Are these new systems, which are based on the concept of replacing relatively expensive translators by much cheaper non-translators, going to work?
One difference between the concept of replacing taxi drivers by non-taxi drivers and the concept of replacing translators by non-translators is that most of the non-taxi driver replacements, who are much cheaper than real taxi drivers, in fact do know how to drive.
Even I could become one of the non-taxi drivers. I am not a very good driver, but I do have a driver’s license and although I drive every day, I was involved in a traffic accident only once when an inebriated senior citizen was pulling his car off the curb where he was parked in front of his favorite Irish pub without checking first for oncoming traffic. He was smart and sober enough to flee the scene in a car that was almost as ancient as himself, but his insurance company eventually had to pay me for the damage.

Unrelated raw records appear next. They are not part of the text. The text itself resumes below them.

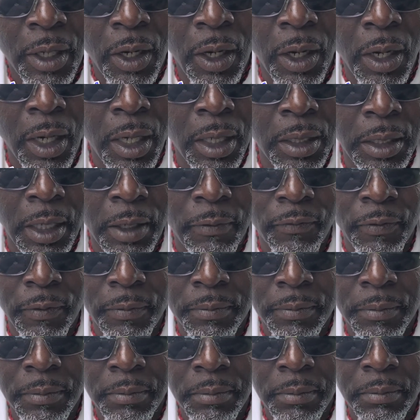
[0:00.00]
all of them
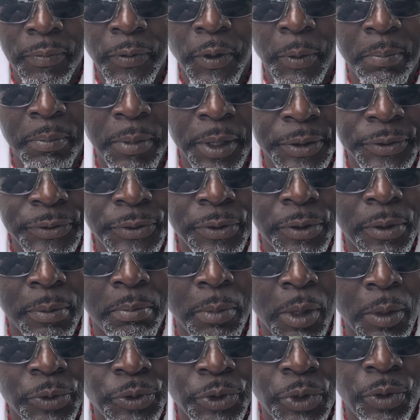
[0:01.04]
the mental, the
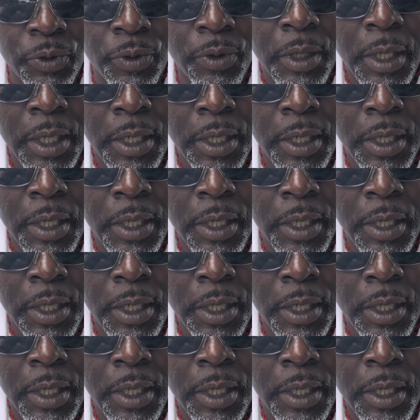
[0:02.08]
emotional,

But translating is not driving. Translating is a little bit more complicated than driving.
Last week I was working on two German patents describing an automated system for distribution of pallets with an industrial truck in a warehouse, today I am working on translation of a German patent involving a method for detection and correction of errors during transmission of data between a base station and a mobile station, and two days from now I will be translating a Japanese patent about complicated chemical processes that can be used to create a new synthetic product at a lower cost.
Translating is a little bit more complicated than driving. Translators who could be replaced by amateur non-translators relatively easily probably have been already replaced by MT because the texts that they were translating were probably not very complicated, and the accuracy of the translation was probably not very important.

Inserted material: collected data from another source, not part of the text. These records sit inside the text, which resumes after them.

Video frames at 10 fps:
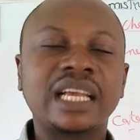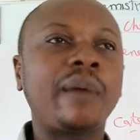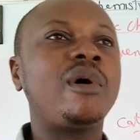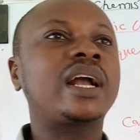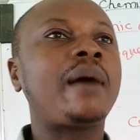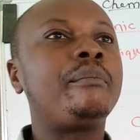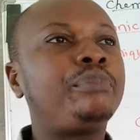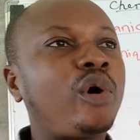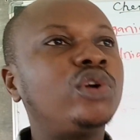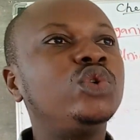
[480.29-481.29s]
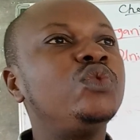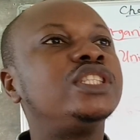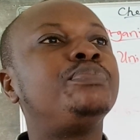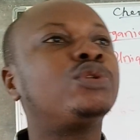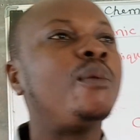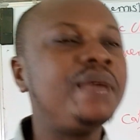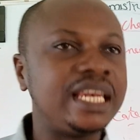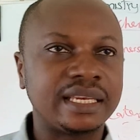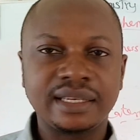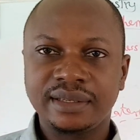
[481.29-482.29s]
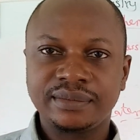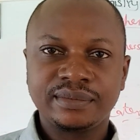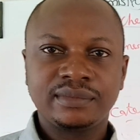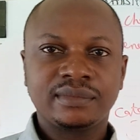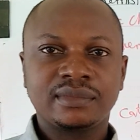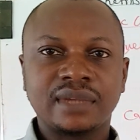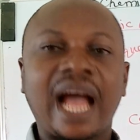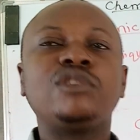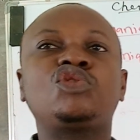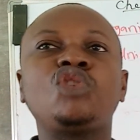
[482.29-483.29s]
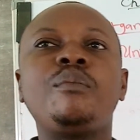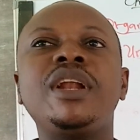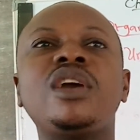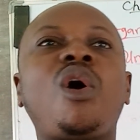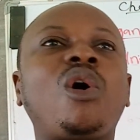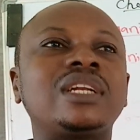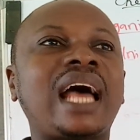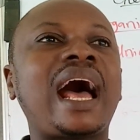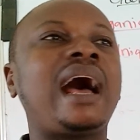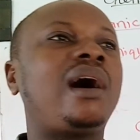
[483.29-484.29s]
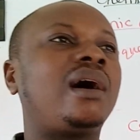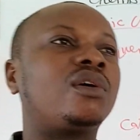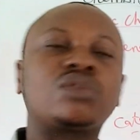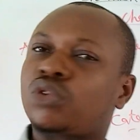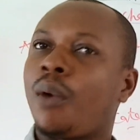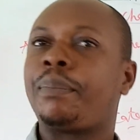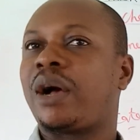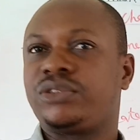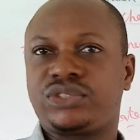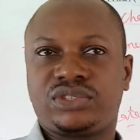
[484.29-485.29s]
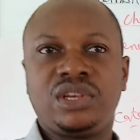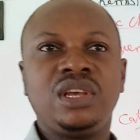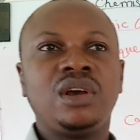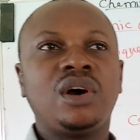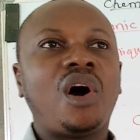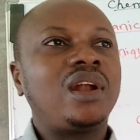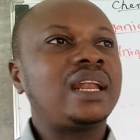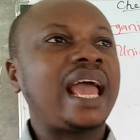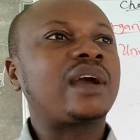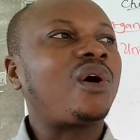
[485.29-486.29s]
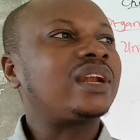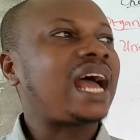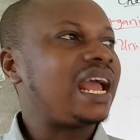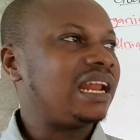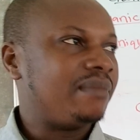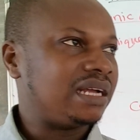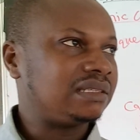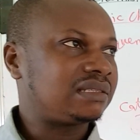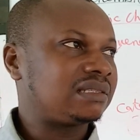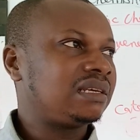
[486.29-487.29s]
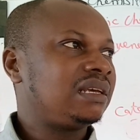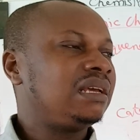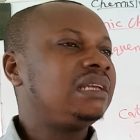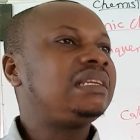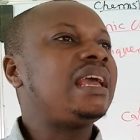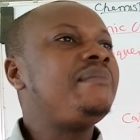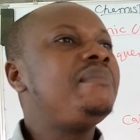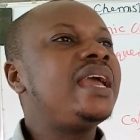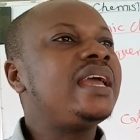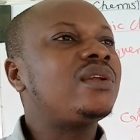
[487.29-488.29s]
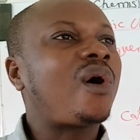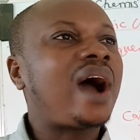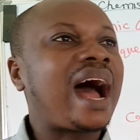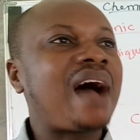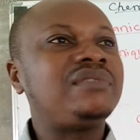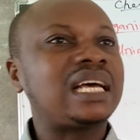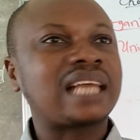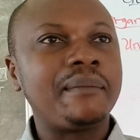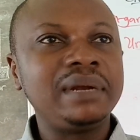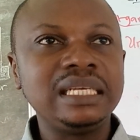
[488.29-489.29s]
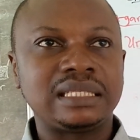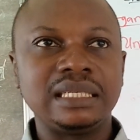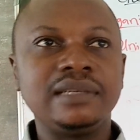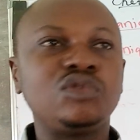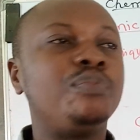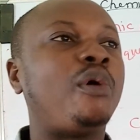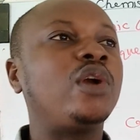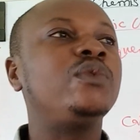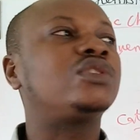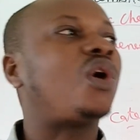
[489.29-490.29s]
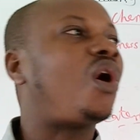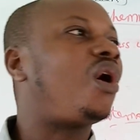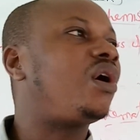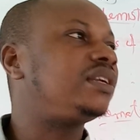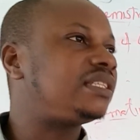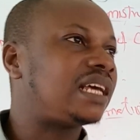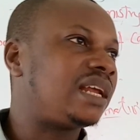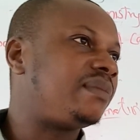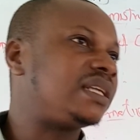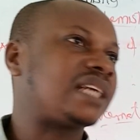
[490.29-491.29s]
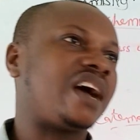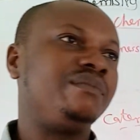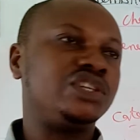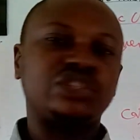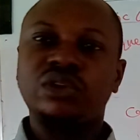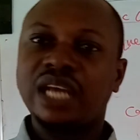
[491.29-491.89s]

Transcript: Carbon can bond with bromine and so many other compounds. Unlike other elements, they may not have that ability to bond with all these elements I have mentioned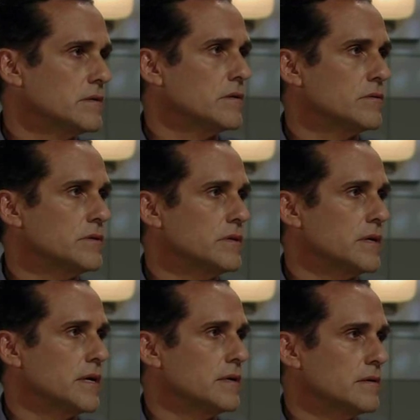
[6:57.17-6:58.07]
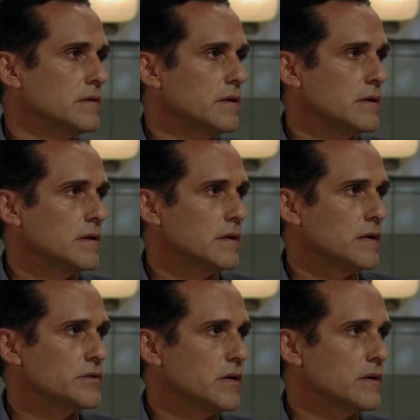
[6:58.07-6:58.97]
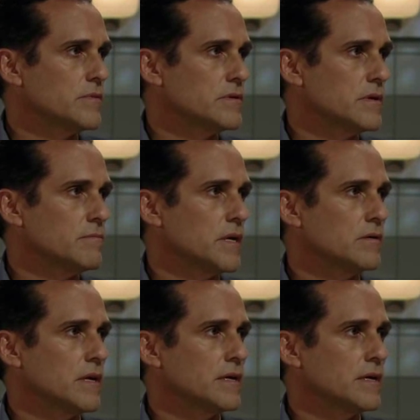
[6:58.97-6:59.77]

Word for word: I told you, that I, I shot him to save my own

But even though machine translation of the patents that I am translating now in the year 2014 has been available for about two decades now, and MT is already so good that I can use it basically in the same way that I use dictionaries, this human translator of patents is still here, and so are thousands of other highly specialized human translators.
I don’t see new innovative applications aimed at eliminating relatively expensive human translators by combining a phone app with thousands of cheap human amateurs working on their laptops as much of a thread.
It turns out that it is not so easy to do away with human translators. I would not invest a penny in one of these brand new and incredibly innovative concepts. I think that these new companies will eventually go bankrupt, and my guess would be that it will not take very long.